Saved data entries:
....

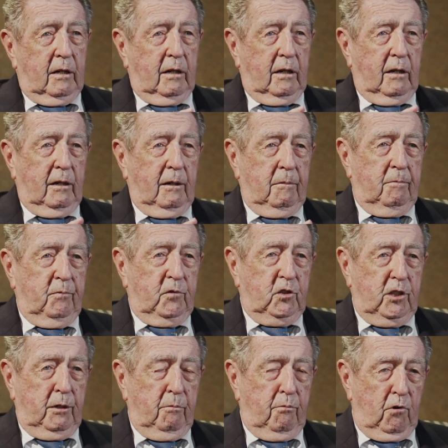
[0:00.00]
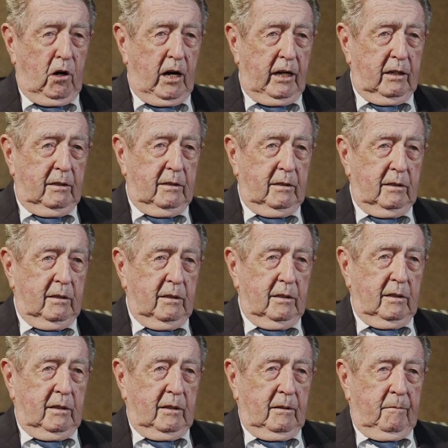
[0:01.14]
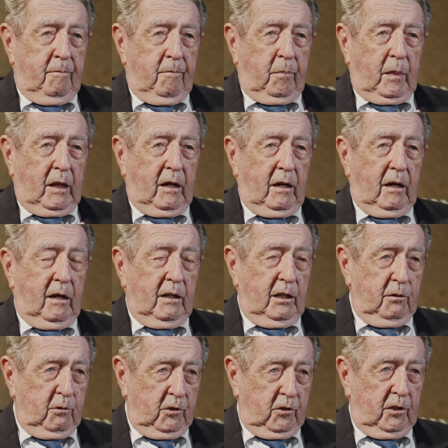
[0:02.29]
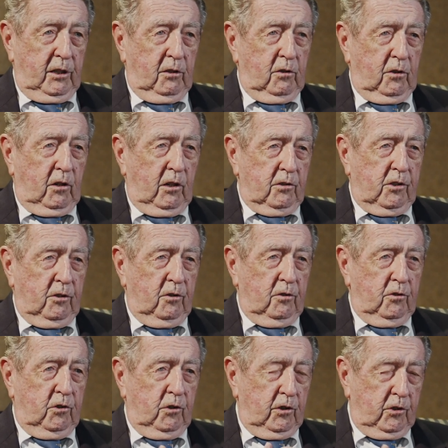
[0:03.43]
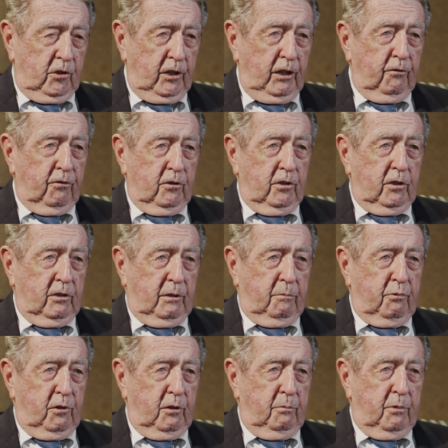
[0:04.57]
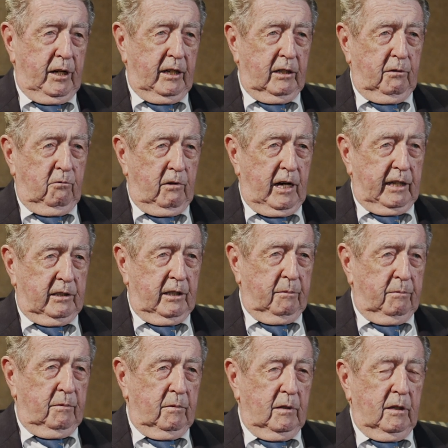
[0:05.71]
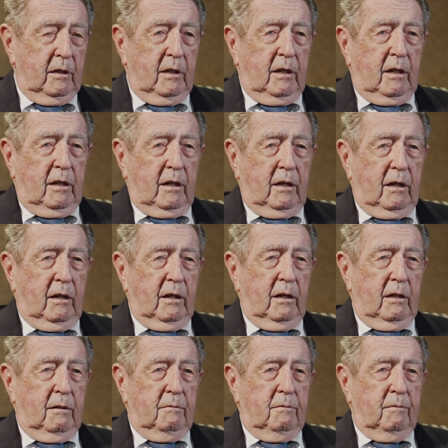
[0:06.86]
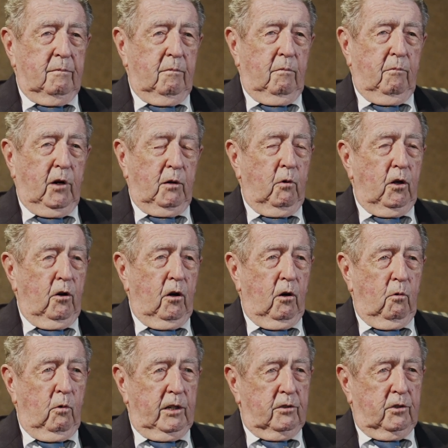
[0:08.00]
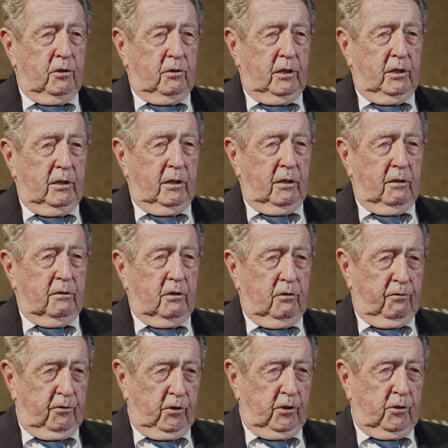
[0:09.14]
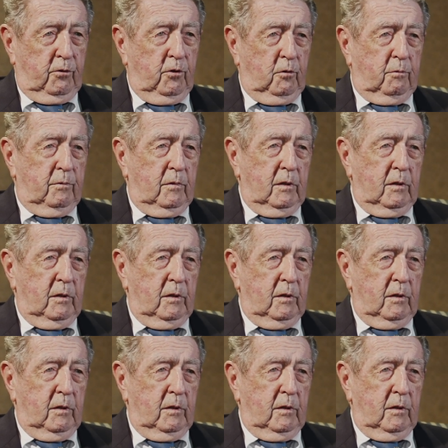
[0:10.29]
Um, Jim Brott, uh, he was killed also. George Niefler got pretty badly racked up. Um, but we all went to the uh, to the first group,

....

Instructions for the task:
With every picture removed, give the entries above again exactly.

Answer box:
[0:00.00]
[0:01.14]
[0:02.29]
[0:03.43]
[0:04.57]
[0:05.71]
[0:06.86]
[0:08.00]
[0:09.14]
[0:10.29]
Um, Jim Brott, uh, he was killed also. George Niefler got pretty badly racked up. Um, but we all went to the uh, to the first group,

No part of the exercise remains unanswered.